HEAT client will be open source at launch. HEAT server is MIT licensed and will be open sourced soon after launch if not at launch. It's not decided at this point due to conflicts of interest involved. JV partners and potential investors prefer closed source for some time to get ahead of competitors cloning our proprietary source based on 3 years of work. What we didn't account for when planning the otherwise beneficial closed source period, is that some exchanges understandably request open source. We still have to make sure whether that's publicly, and strictly at launch or if it can be 1-3 months afterwards.

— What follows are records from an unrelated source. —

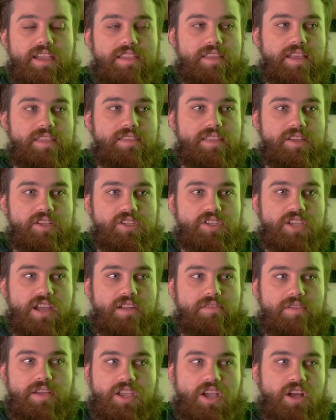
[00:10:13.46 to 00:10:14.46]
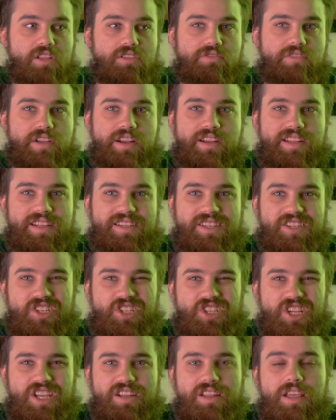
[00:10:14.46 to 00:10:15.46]
and then they just kind of like color graded it to
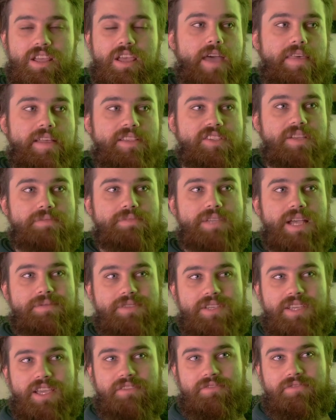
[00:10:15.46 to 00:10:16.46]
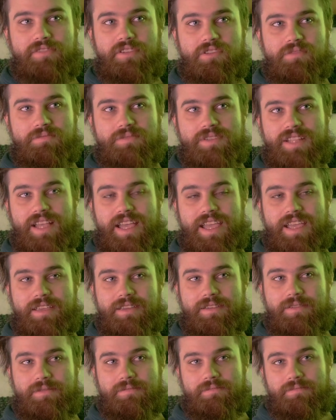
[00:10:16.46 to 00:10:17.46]
shit. And then sometimes you get films
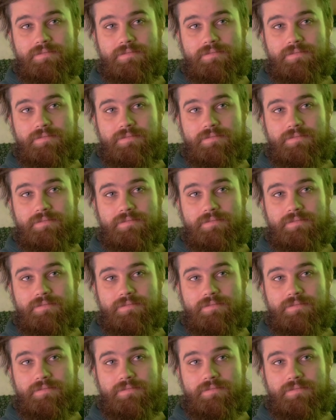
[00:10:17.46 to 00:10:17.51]
like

As stated previously, we had to put quite a bit of effort to roll back our FIMK-related processes to base HEAT on the older version of NXT before it was GNU licensed. This has an important reason - Heat Ledger Ltd builds corporate solutions based on the HEAT technology that's MIT licensed (can be closed source). It's natural for corporate customers to request the exact software they use is NOT open source. In fact it's very difficult to obtain customers if the software terms state that the whole piece you provide them has to be published open source.

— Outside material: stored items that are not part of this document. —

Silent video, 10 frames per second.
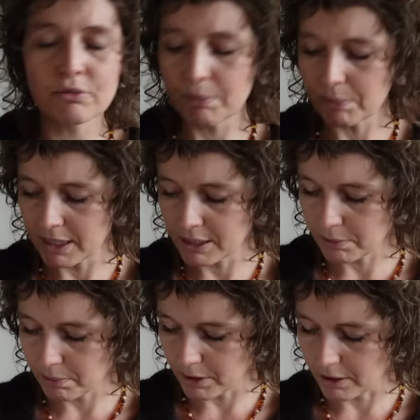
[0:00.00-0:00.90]
repeat
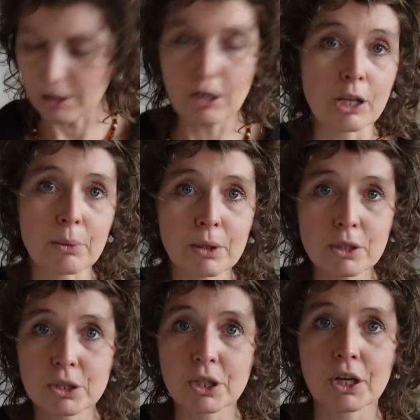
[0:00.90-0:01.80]

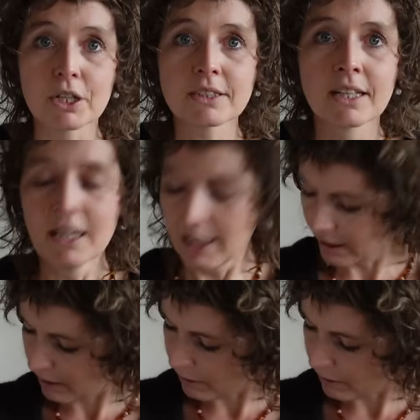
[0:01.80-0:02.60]
colorwork chart, and I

Our escrow partner C-CEX is being pressured by some ICO participants to cancel the ICO and buy the HEAT tokens back. We've agreed to provide the wallet and HEAT tokens within 4 days from now or the ICO funds on C-CEX would be used to buy back the HEAT pre-sale tokens. They also requested we need to adjust the
HEAT API to contain full NXT-compatible RPC for the part that exchangers use. That's no problem and is actually useful to readily offer NXT-compatible procedures for easier barrier of entry for 3rd party integration.